Adoption

Auburn

The entire Easter weekend was emotional. We were completely drained. They had a really hard time signing the surrenders. I said to my CW... "dear Lord, please don't let this be happening." They did want to see us afterwards. MH and I walked into the room and there she sat, eyes red and filled with tears. I lost it.  MH tried to make us laugh by asking what the blue booger eater was! 

I told her everything that i was feeling. That i wouldn't be a mom without her. That she is so incredibly strong and she and BF just gave us the most amazing gift. Leaving was even worse. We all (including CW) broke down at the elevator. I have incredible respect for these 2 young people. To make the decision that they made is beyond strength that i'm not even sure i have.

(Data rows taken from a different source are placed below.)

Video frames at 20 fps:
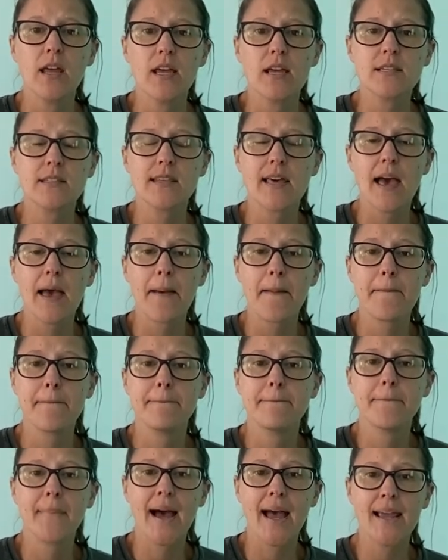is that
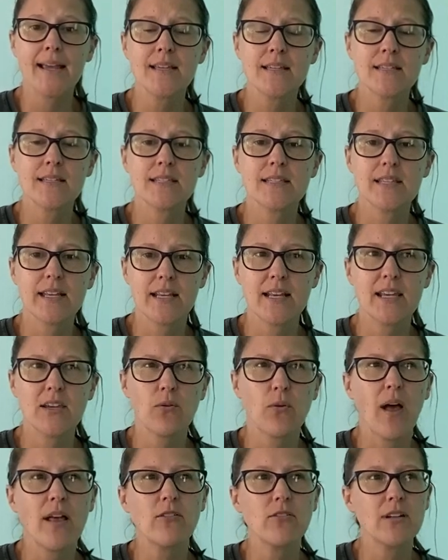my city,
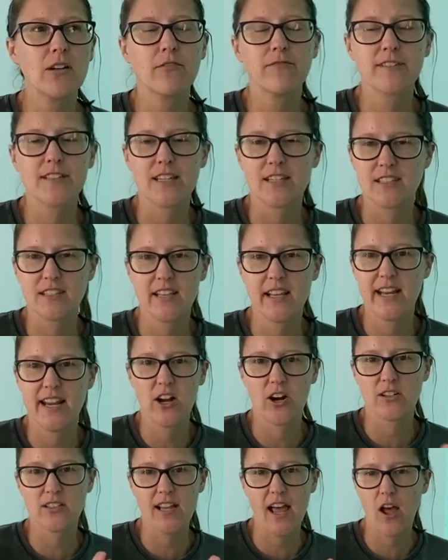I don't know if it's a city
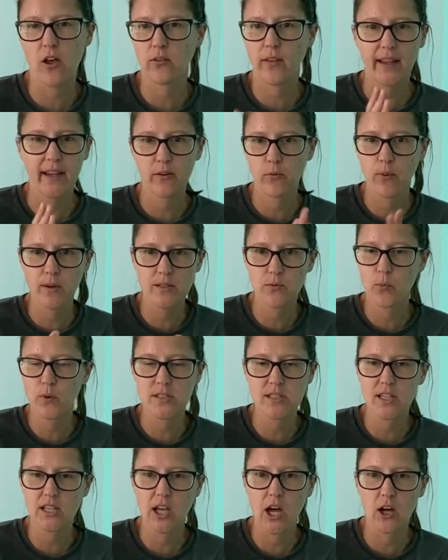or a town, like
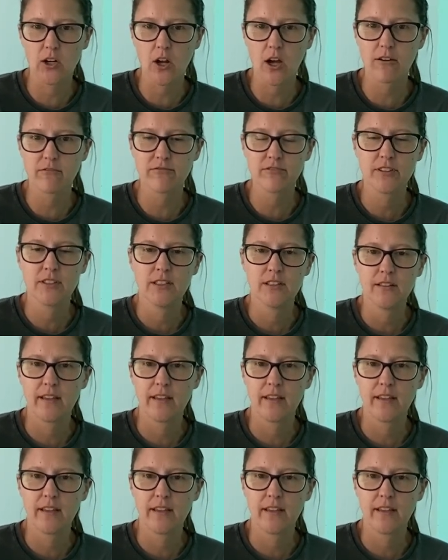what's the cutoff?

We have an open adoption with them. So far, it has been great. We keep in touch via text at this point. We will have 2x yr visits with them. 

Re: Auburn

  • I teared up again! It takes remarkable strength to do what they did. Our BPs are young too (17 and 19 when he was born). I remember hugging her in our hospital room and telling her that I couldn't love him any more than if he came out of me. They walked us down to the car and we just watched them hugging and crying as we drove away. Will never forget those images for the rest of my life. I'm actually texting back and forth with BM now. :) 

    It is so draining! We were physically, mentally and emotionally exhausted. We were pretty confident in their decision, as they both signed before he was ever born and then BM had to sign again afterwards. But they made an adoption plan pretty early on. BF was pretty much a sure thing but BM didn't seem as likely, although her awful parents raked her over the coals for months about the adoption bc they were totally against it and she never wavered. But we were very nervous regardless and did not want to leave the baby at all during those two days in the hospital. We were blessed that we had him the entire time in a room with us.

    I don't know if I could have endured a 30 day waiting period! OMG I think I would have went insane from all the anxiety. Here, it's 5 days after birth for no reason at all and then 14 days they have to petition the court for a reason.  Before those 5 days were up our attorney called us on an unrelated matter and my heart felt like it stopped, since we had already been home with him and all. I told her to never again call someone during those 5 days if nothing was wrong!

    Well congrats again and welcome to mommyhood!